Following an overhaul at San Francisco 1 May – 26 July 1958, the warship's home port was changed to Guam and Lewis sailed to her new station on 14 October, arriving in Apra harbor on 1 November. She conducted island patrol and search-and-rescue operations there for most of the next year, interspersed with port visits to Subic Bay and Hong Kong in mid-April 1959. During the summer and fall Lewis conducted survey work, helping map the deep waters of the region. Starting in November 1959 she took part in Project Nekton, a series of deep dives in the Mariana Trench by Trieste, a deep-diving research bathyscaphe purchased by the Navy the previous year. On 23 January, Lewis helped track Trieste with her sonar gear as the bathyscaphe conducted the deepest crewed dive ever undertaken, to the bottom of trench Challenger Deep 35798 ft below the surface.

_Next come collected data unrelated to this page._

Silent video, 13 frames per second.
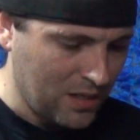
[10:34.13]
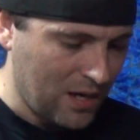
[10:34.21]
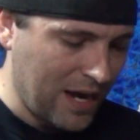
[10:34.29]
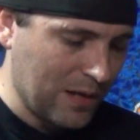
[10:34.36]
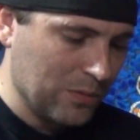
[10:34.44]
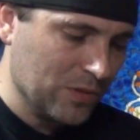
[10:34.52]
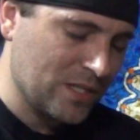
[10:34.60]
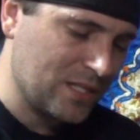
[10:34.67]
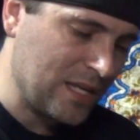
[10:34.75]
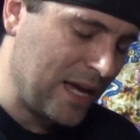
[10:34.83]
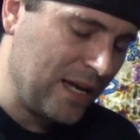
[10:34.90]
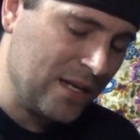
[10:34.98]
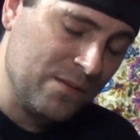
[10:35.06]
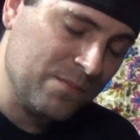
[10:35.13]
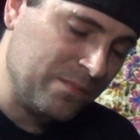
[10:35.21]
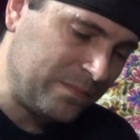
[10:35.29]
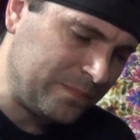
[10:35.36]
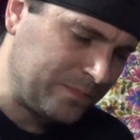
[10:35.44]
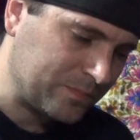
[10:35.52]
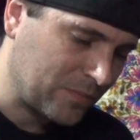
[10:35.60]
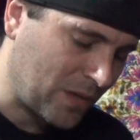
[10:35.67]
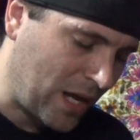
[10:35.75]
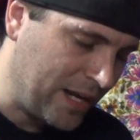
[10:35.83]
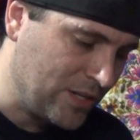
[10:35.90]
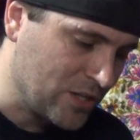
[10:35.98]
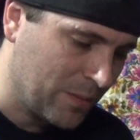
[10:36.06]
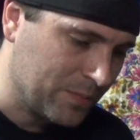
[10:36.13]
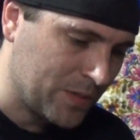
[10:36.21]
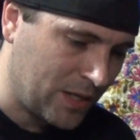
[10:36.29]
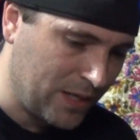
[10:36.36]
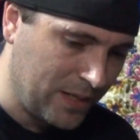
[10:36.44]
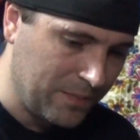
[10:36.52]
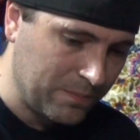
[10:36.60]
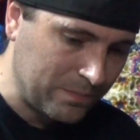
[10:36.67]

I would say, and I jumped on it.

Lewis departed Guam in February 1960 and sailed to Mare Island, California for inactivation. She decommissioned there on 27 May 1960 and entered the reserve fleet shortly thereafter. Recommended for disposal on 22 December 1965, the destroyer escort was struck from the Navy list on 1 January 1966.

The hulk was then towed out to sea by the fleet tug on 21 April 1966 and sunk as a target.

==Honors==
Lewis received three battle stars for World War II service and one battle star for Korean War service.